The result should be an exact copy of the entries below, free of pictures.

(Saved data entries)
==========

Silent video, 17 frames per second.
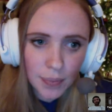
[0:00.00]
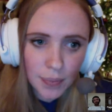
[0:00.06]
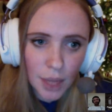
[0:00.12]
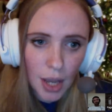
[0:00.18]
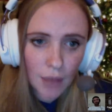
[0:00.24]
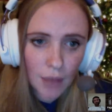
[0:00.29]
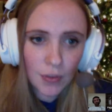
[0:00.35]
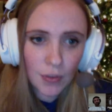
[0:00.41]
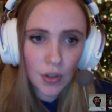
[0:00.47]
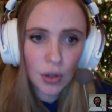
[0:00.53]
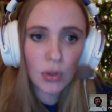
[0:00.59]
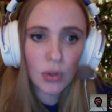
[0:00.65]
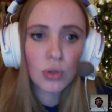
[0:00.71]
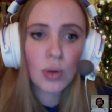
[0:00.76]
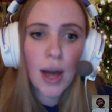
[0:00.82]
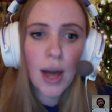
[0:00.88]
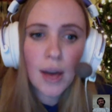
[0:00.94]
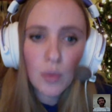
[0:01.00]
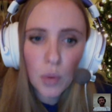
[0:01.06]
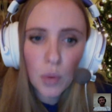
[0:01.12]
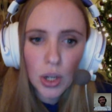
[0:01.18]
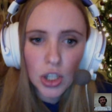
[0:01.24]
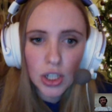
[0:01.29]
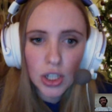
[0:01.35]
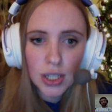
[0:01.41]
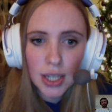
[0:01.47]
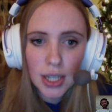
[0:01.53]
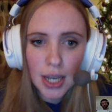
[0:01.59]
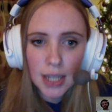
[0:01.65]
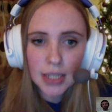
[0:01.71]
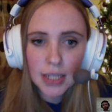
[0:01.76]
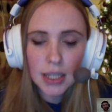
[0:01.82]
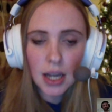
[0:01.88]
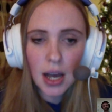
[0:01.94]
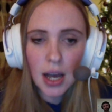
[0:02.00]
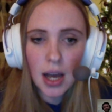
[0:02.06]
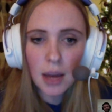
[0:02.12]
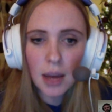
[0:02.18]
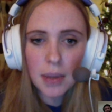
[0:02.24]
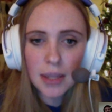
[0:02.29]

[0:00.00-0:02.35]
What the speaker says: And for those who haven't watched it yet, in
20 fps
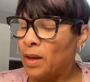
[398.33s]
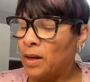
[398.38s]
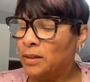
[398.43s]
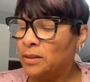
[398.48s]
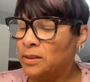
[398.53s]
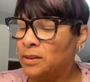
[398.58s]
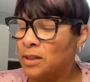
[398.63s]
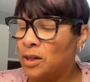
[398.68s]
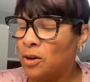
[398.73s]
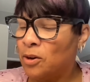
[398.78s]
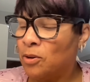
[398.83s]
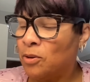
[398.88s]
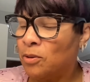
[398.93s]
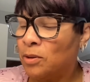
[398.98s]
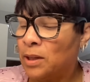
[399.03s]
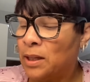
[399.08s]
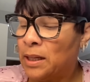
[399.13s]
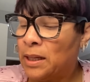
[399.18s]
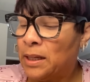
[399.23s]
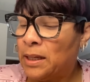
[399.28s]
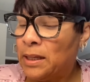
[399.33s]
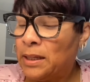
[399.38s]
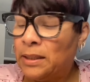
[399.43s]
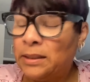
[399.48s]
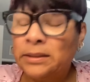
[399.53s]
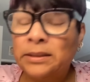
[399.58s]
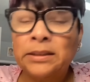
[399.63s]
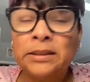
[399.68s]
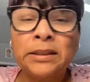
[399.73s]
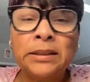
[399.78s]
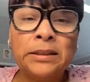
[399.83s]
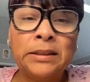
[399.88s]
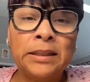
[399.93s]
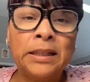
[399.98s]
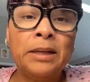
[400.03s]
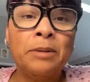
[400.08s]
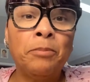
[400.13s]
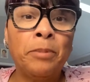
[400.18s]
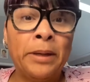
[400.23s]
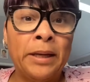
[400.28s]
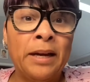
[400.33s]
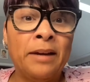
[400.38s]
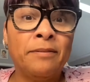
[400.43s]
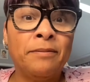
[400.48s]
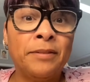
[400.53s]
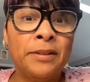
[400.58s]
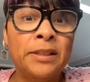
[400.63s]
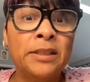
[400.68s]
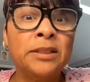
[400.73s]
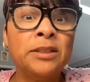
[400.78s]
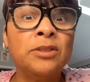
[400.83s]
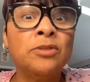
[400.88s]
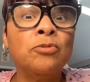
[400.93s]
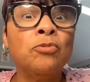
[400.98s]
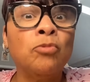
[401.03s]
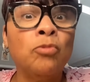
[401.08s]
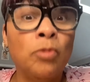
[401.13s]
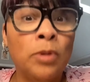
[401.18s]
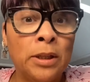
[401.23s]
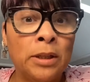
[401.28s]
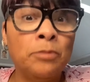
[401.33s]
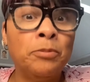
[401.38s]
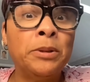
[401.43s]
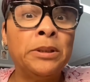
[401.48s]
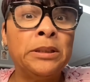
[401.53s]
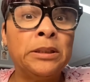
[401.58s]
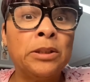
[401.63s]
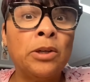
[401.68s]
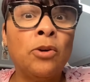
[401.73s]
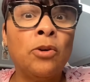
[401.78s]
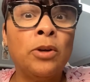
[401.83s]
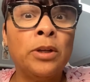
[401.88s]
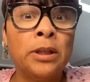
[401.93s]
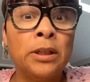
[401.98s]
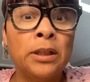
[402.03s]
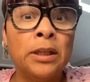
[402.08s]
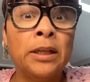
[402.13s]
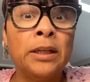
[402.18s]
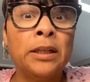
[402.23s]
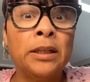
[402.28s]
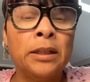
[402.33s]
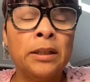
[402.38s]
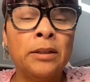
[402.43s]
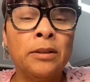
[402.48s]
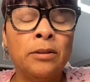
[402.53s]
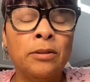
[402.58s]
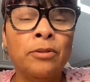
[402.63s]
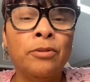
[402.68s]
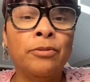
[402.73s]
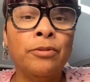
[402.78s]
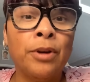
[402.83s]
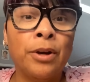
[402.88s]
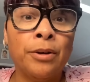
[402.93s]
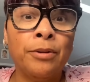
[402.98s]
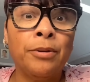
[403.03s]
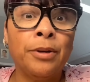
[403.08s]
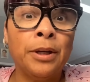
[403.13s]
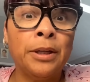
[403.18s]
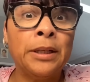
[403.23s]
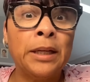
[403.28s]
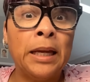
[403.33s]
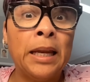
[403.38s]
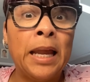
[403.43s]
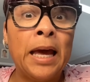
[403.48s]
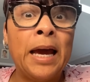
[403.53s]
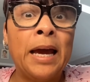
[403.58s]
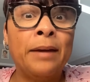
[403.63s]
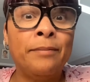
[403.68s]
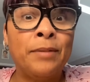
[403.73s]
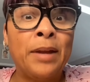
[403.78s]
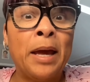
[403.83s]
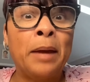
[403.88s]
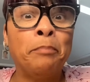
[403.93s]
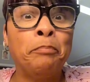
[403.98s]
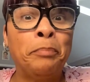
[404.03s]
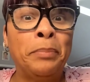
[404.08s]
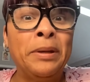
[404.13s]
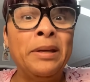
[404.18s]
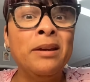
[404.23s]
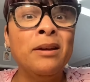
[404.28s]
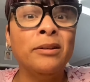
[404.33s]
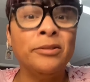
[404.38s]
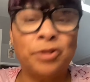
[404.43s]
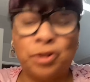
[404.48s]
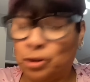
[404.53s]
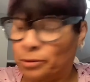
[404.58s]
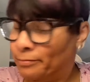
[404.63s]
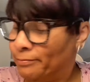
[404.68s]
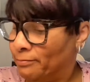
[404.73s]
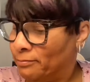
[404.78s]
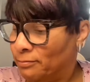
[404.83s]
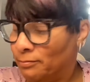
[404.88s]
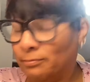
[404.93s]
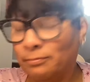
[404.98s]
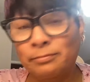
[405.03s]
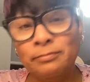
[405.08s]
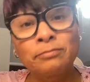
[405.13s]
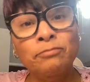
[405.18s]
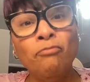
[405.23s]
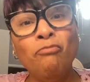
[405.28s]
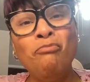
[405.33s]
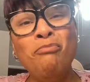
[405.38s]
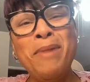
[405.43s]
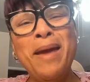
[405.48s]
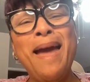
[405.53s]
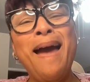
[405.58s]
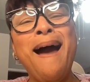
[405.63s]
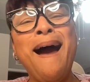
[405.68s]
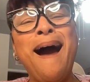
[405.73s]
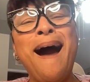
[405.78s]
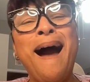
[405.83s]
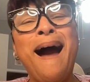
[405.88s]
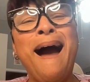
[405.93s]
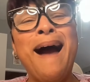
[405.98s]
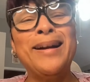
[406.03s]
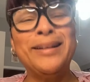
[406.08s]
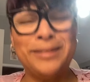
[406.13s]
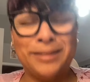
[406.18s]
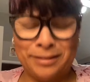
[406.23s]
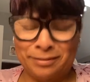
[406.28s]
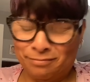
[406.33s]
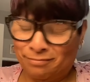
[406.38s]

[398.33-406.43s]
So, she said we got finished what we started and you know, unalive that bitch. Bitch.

==========

Exercise answer:
Silent video, 17 frames per second.
[0:00.00]
[0:00.06]
[0:00.12]
[0:00.18]
[0:00.24]
[0:00.29]
[0:00.35]
[0:00.41]
[0:00.47]
[0:00.53]
[0:00.59]
[0:00.65]
[0:00.71]
[0:00.76]
[0:00.82]
[0:00.88]
[0:00.94]
[0:01.00]
[0:01.06]
[0:01.12]
[0:01.18]
[0:01.24]
[0:01.29]
[0:01.35]
[0:01.41]
[0:01.47]
[0:01.53]
[0:01.59]
[0:01.65]
[0:01.71]
[0:01.76]
[0:01.82]
[0:01.88]
[0:01.94]
[0:02.00]
[0:02.06]
[0:02.12]
[0:02.18]
[0:02.24]
[0:02.29]

[0:00.00-0:02.35]
What the speaker says: And for those who haven't watched it yet, in
20 fps
[398.33s]
[398.38s]
[398.43s]
[398.48s]
[398.53s]
[398.58s]
[398.63s]
[398.68s]
[398.73s]
[398.78s]
[398.83s]
[398.88s]
[398.93s]
[398.98s]
[399.03s]
[399.08s]
[399.13s]
[399.18s]
[399.23s]
[399.28s]
[399.33s]
[399.38s]
[399.43s]
[399.48s]
[399.53s]
[399.58s]
[399.63s]
[399.68s]
[399.73s]
[399.78s]
[399.83s]
[399.88s]
[399.93s]
[399.98s]
[400.03s]
[400.08s]
[400.13s]
[400.18s]
[400.23s]
[400.28s]
[400.33s]
[400.38s]
[400.43s]
[400.48s]
[400.53s]
[400.58s]
[400.63s]
[400.68s]
[400.73s]
[400.78s]
[400.83s]
[400.88s]
[400.93s]
[400.98s]
[401.03s]
[401.08s]
[401.13s]
[401.18s]
[401.23s]
[401.28s]
[401.33s]
[401.38s]
[401.43s]
[401.48s]
[401.53s]
[401.58s]
[401.63s]
[401.68s]
[401.73s]
[401.78s]
[401.83s]
[401.88s]
[401.93s]
[401.98s]
[402.03s]
[402.08s]
[402.13s]
[402.18s]
[402.23s]
[402.28s]
[402.33s]
[402.38s]
[402.43s]
[402.48s]
[402.53s]
[402.58s]
[402.63s]
[402.68s]
[402.73s]
[402.78s]
[402.83s]
[402.88s]
[402.93s]
[402.98s]
[403.03s]
[403.08s]
[403.13s]
[403.18s]
[403.23s]
[403.28s]
[403.33s]
[403.38s]
[403.43s]
[403.48s]
[403.53s]
[403.58s]
[403.63s]
[403.68s]
[403.73s]
[403.78s]
[403.83s]
[403.88s]
[403.93s]
[403.98s]
[404.03s]
[404.08s]
[404.13s]
[404.18s]
[404.23s]
[404.28s]
[404.33s]
[404.38s]
[404.43s]
[404.48s]
[404.53s]
[404.58s]
[404.63s]
[404.68s]
[404.73s]
[404.78s]
[404.83s]
[404.88s]
[404.93s]
[404.98s]
[405.03s]
[405.08s]
[405.13s]
[405.18s]
[405.23s]
[405.28s]
[405.33s]
[405.38s]
[405.43s]
[405.48s]
[405.53s]
[405.58s]
[405.63s]
[405.68s]
[405.73s]
[405.78s]
[405.83s]
[405.88s]
[405.93s]
[405.98s]
[406.03s]
[406.08s]
[406.13s]
[406.18s]
[406.23s]
[406.28s]
[406.33s]
[406.38s]

[398.33-406.43s]
So, she said we got finished what we started and you know, unalive that bitch. Bitch.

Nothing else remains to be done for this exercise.